You are not logged in.
Hi all,
A couple times a day I experience DNS failure. Firefox starts failing to load pages, and I can't ping URLs from the command line. I can still ping IP addresses directly. For example (pinging google.com just sits there doing nothing until I cancel with control-c):
lefty@lefty-pc:~$ ping www.google.com
^C
lefty@lefty-pc:~$ ping 8.8.8.8
PING 8.8.8.8 (8.8.8.8) 56(84) bytes of data.

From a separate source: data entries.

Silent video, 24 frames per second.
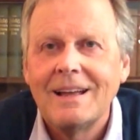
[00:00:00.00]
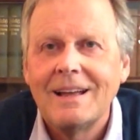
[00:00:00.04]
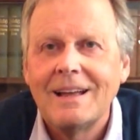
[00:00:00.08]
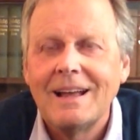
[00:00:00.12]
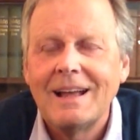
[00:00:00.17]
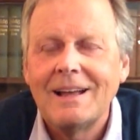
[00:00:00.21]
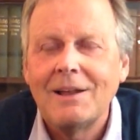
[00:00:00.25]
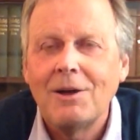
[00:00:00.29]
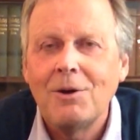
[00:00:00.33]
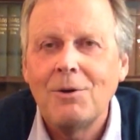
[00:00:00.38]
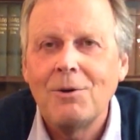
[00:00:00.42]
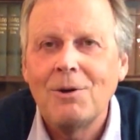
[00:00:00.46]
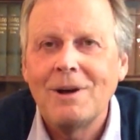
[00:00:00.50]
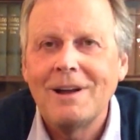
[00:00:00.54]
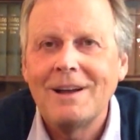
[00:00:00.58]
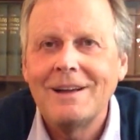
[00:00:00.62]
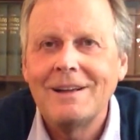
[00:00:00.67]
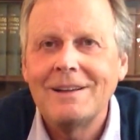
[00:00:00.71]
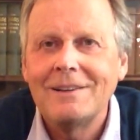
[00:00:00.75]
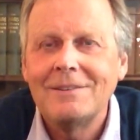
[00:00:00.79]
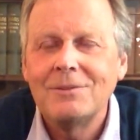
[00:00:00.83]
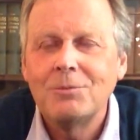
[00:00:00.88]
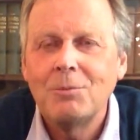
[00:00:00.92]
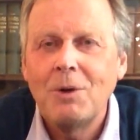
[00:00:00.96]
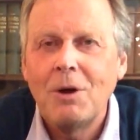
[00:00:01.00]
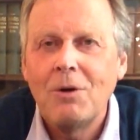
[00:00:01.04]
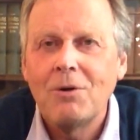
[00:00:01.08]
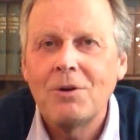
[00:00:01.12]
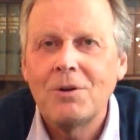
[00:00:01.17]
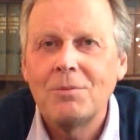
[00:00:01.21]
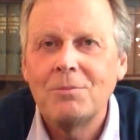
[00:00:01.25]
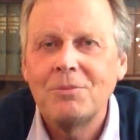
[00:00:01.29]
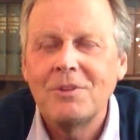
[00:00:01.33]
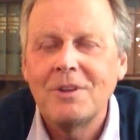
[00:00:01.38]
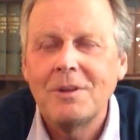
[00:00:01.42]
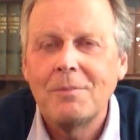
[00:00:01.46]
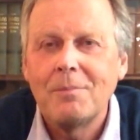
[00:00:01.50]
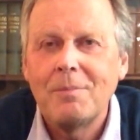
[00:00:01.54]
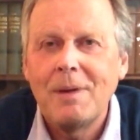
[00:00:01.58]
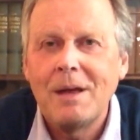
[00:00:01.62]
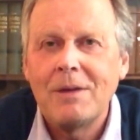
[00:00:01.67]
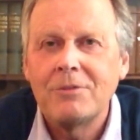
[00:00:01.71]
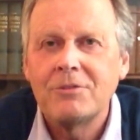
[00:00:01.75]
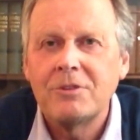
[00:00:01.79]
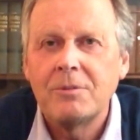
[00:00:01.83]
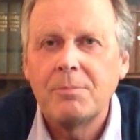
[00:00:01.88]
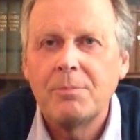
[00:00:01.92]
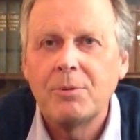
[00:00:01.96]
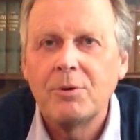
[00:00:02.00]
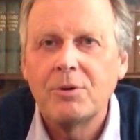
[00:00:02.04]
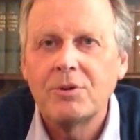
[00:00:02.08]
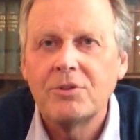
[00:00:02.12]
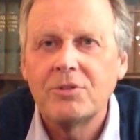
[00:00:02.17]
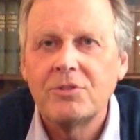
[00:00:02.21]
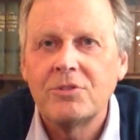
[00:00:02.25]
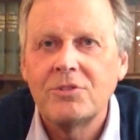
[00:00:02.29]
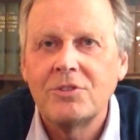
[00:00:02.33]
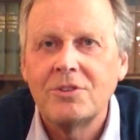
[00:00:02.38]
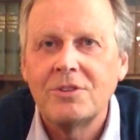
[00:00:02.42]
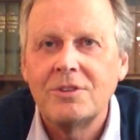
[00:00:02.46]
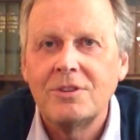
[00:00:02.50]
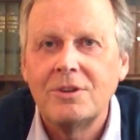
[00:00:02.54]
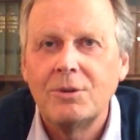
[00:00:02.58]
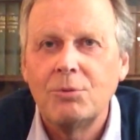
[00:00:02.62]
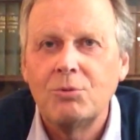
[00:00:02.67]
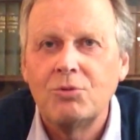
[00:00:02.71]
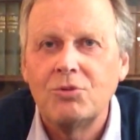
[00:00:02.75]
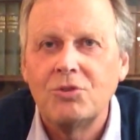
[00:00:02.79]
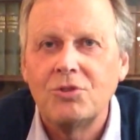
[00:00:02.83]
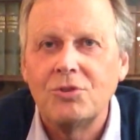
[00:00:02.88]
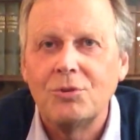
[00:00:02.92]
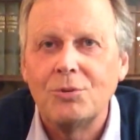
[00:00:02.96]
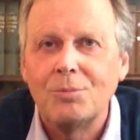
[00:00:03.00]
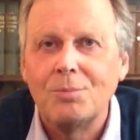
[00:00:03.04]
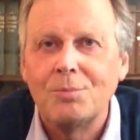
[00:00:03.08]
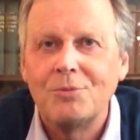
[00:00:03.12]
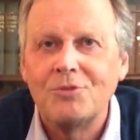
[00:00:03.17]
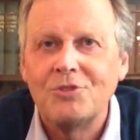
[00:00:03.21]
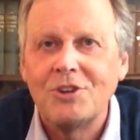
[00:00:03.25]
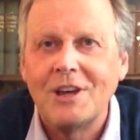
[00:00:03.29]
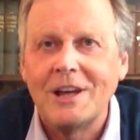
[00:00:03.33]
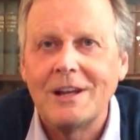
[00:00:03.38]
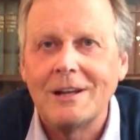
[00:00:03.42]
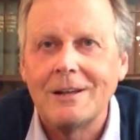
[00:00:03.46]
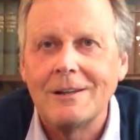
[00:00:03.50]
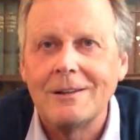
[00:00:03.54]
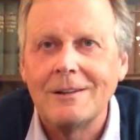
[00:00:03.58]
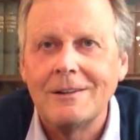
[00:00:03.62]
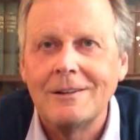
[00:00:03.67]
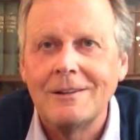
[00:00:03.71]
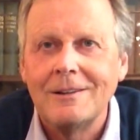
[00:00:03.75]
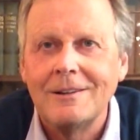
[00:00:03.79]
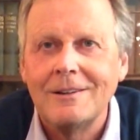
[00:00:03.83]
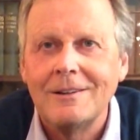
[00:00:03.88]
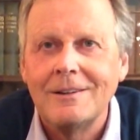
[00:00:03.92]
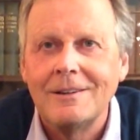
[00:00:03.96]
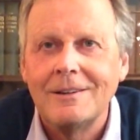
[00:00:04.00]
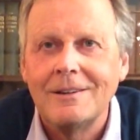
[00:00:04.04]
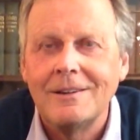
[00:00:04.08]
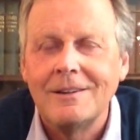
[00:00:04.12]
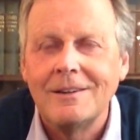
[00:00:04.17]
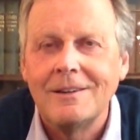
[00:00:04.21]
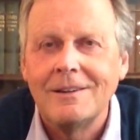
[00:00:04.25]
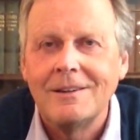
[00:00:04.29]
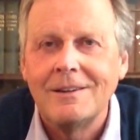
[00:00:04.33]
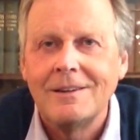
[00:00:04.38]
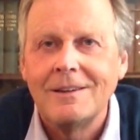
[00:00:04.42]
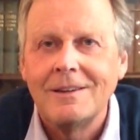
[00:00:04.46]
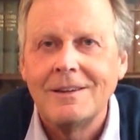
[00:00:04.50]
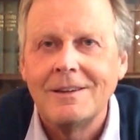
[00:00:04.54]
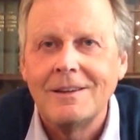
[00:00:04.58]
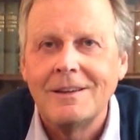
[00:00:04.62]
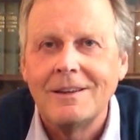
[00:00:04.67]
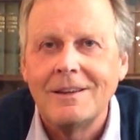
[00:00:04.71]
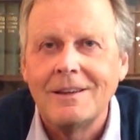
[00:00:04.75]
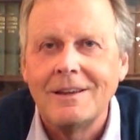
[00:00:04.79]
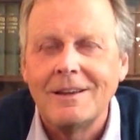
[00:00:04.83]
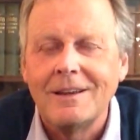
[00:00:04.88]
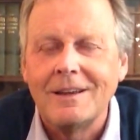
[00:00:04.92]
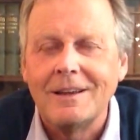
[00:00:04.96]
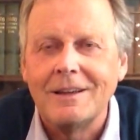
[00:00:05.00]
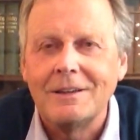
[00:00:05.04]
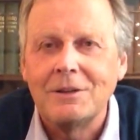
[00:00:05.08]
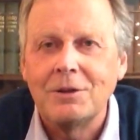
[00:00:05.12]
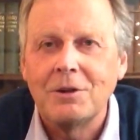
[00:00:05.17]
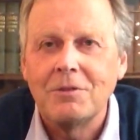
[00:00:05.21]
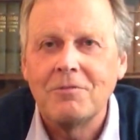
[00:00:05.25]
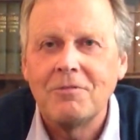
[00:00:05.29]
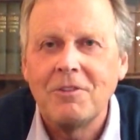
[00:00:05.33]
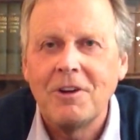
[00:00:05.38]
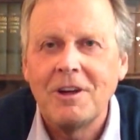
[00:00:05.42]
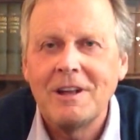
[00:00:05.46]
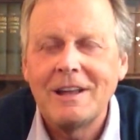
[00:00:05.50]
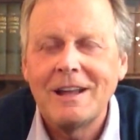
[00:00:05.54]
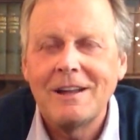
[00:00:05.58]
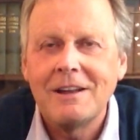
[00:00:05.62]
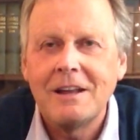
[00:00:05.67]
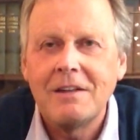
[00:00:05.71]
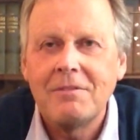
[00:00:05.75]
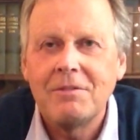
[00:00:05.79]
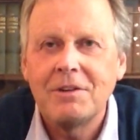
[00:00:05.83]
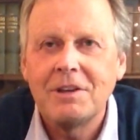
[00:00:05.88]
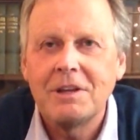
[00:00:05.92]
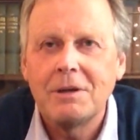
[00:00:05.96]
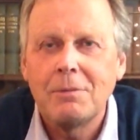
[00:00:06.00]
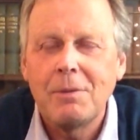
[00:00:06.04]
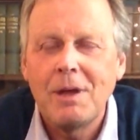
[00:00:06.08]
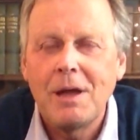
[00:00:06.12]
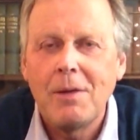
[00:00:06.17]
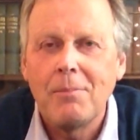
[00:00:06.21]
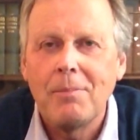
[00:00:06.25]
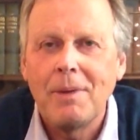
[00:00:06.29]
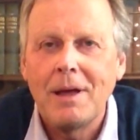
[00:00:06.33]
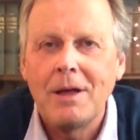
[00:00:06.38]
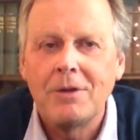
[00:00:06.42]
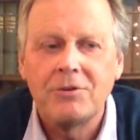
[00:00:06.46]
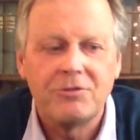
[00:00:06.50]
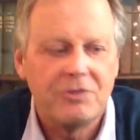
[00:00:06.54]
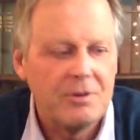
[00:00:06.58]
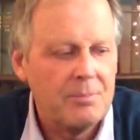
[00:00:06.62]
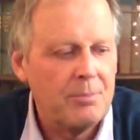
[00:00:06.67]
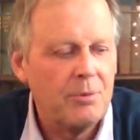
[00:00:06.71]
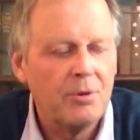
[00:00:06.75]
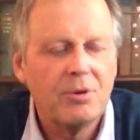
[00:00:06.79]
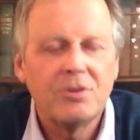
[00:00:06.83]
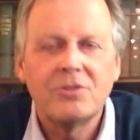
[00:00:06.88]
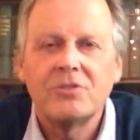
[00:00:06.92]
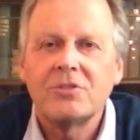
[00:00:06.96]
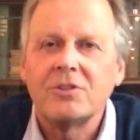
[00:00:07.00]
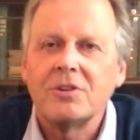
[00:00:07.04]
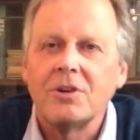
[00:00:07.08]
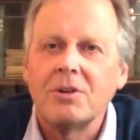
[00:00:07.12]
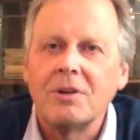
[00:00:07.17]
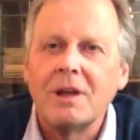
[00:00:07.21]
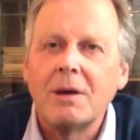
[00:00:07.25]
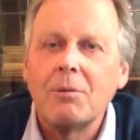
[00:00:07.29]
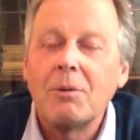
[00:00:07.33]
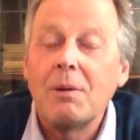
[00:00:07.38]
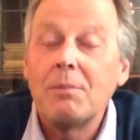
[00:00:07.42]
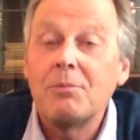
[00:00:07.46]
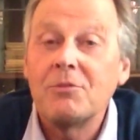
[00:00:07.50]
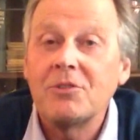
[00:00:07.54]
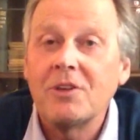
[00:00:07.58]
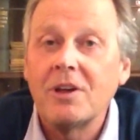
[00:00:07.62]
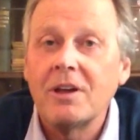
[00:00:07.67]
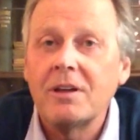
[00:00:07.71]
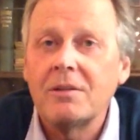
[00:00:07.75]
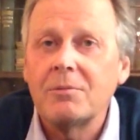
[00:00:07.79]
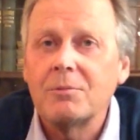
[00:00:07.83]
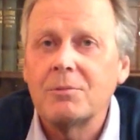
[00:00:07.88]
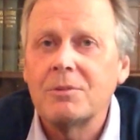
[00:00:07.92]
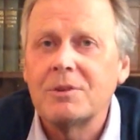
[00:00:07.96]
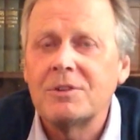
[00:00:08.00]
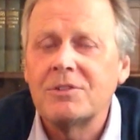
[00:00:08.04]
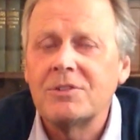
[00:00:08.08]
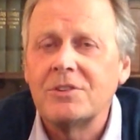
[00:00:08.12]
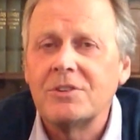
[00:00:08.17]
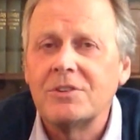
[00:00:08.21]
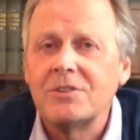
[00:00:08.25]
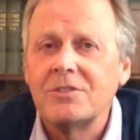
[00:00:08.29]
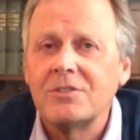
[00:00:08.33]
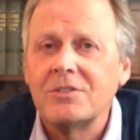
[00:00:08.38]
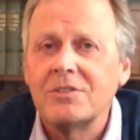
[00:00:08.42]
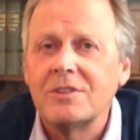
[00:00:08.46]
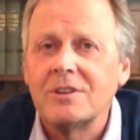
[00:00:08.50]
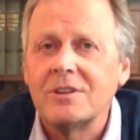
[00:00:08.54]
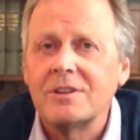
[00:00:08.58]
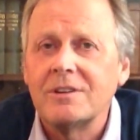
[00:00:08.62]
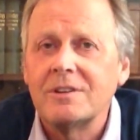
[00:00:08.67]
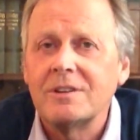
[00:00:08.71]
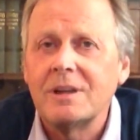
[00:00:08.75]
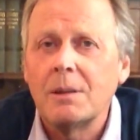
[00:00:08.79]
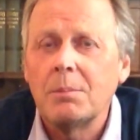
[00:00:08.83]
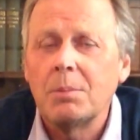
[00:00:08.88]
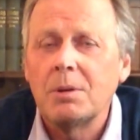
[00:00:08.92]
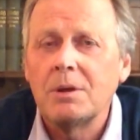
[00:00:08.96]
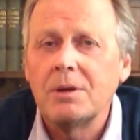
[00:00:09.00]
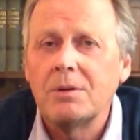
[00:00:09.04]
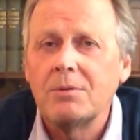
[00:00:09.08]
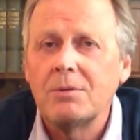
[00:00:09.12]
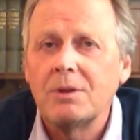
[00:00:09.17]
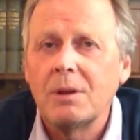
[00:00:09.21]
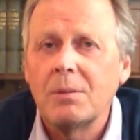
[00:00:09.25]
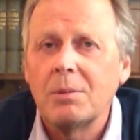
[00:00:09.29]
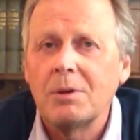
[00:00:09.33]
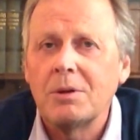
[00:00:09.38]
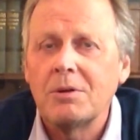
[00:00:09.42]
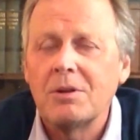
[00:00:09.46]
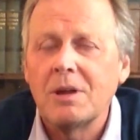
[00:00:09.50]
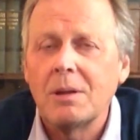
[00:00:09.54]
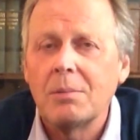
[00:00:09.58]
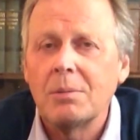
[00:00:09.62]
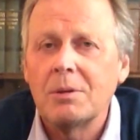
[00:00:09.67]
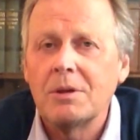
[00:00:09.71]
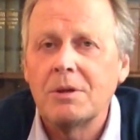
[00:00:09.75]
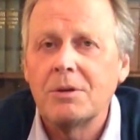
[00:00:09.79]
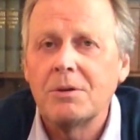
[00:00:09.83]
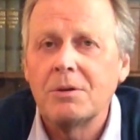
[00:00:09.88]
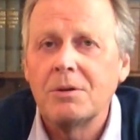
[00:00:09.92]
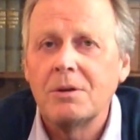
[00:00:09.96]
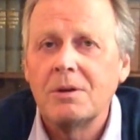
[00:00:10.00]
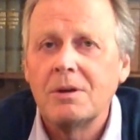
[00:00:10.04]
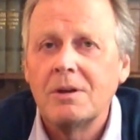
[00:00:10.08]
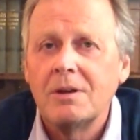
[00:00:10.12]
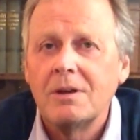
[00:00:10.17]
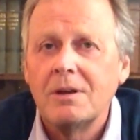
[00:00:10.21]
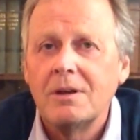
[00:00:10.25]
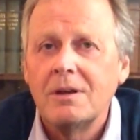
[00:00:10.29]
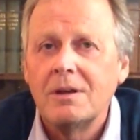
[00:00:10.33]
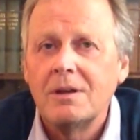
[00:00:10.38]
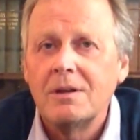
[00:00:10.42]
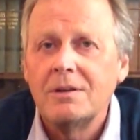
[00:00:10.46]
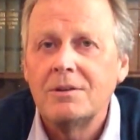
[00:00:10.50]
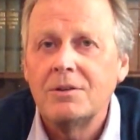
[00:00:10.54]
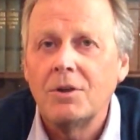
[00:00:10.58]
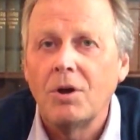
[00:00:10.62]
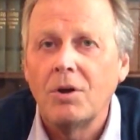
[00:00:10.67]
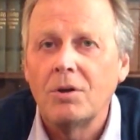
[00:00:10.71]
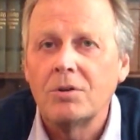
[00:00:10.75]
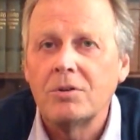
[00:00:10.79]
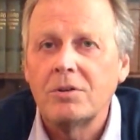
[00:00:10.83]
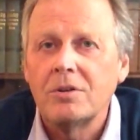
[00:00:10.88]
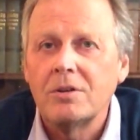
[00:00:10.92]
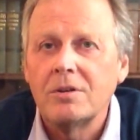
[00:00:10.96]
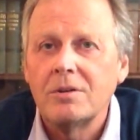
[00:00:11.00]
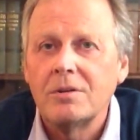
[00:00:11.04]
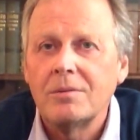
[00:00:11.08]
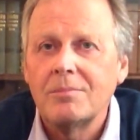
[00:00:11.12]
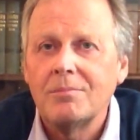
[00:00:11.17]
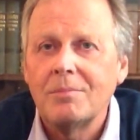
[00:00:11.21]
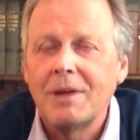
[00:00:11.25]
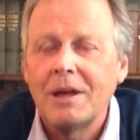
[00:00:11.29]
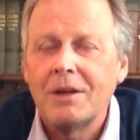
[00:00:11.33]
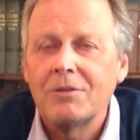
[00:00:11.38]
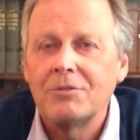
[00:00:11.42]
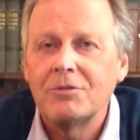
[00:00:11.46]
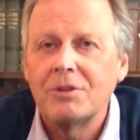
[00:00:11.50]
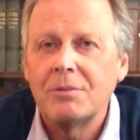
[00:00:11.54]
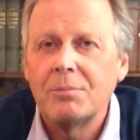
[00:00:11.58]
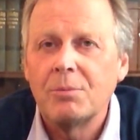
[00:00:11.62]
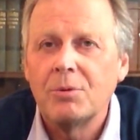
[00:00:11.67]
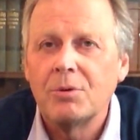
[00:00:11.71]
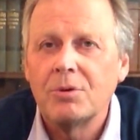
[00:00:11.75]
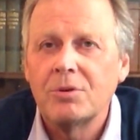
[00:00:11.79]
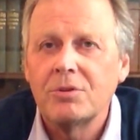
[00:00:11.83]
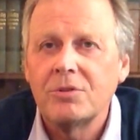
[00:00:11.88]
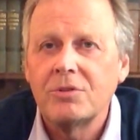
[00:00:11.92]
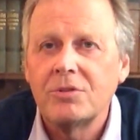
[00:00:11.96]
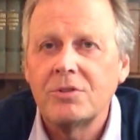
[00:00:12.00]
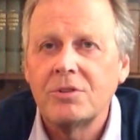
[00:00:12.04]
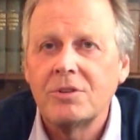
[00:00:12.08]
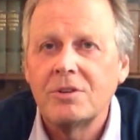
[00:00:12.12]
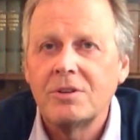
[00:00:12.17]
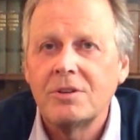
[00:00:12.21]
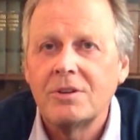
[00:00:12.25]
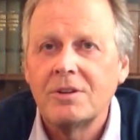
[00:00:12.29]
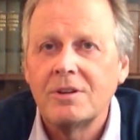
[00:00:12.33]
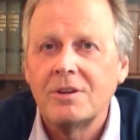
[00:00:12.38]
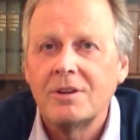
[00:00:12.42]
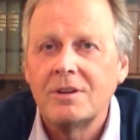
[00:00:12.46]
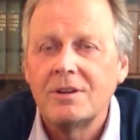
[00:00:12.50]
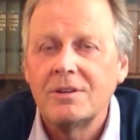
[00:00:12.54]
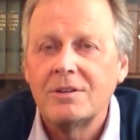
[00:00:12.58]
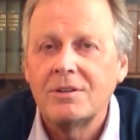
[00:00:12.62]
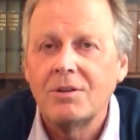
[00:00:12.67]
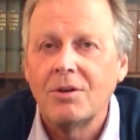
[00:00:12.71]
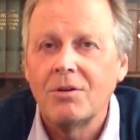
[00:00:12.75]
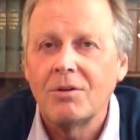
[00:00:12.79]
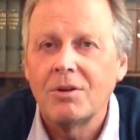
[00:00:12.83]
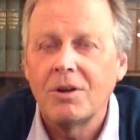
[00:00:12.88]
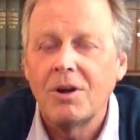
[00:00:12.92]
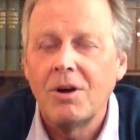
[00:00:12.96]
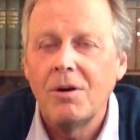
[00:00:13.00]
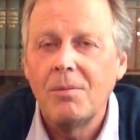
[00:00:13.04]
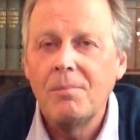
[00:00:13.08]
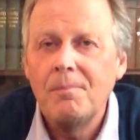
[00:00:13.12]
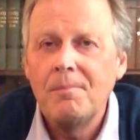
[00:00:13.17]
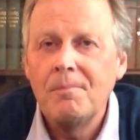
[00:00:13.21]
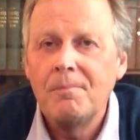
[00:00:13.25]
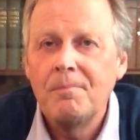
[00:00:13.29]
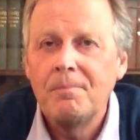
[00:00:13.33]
Hello and welcome to the Boundary Books YouTube channel. You can find out everything about Boundary Books on our website, which is www.boundarybooks.com,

64 bytes from 8.8.8.8: icmp_seq=1 ttl=117 time=15.6 ms
64 bytes from 8.8.8.8: icmp_seq=2 ttl=117 time=14.9 ms
^C
--- 8.8.8.8 ping statistics ---
2 packets transmitted, 2 received, 0% packet loss, time 1002ms
rtt min/avg/max/mdev = 14.872/15.212/15.552/0.340 ms
lefty@lefty-pc:~$ cat /etc/resolv.conf
# Generated by NetworkManager
nameserver 192.168.1.1
I attempted to fix this by switching from netctl to NetworkManager, but the problem persists.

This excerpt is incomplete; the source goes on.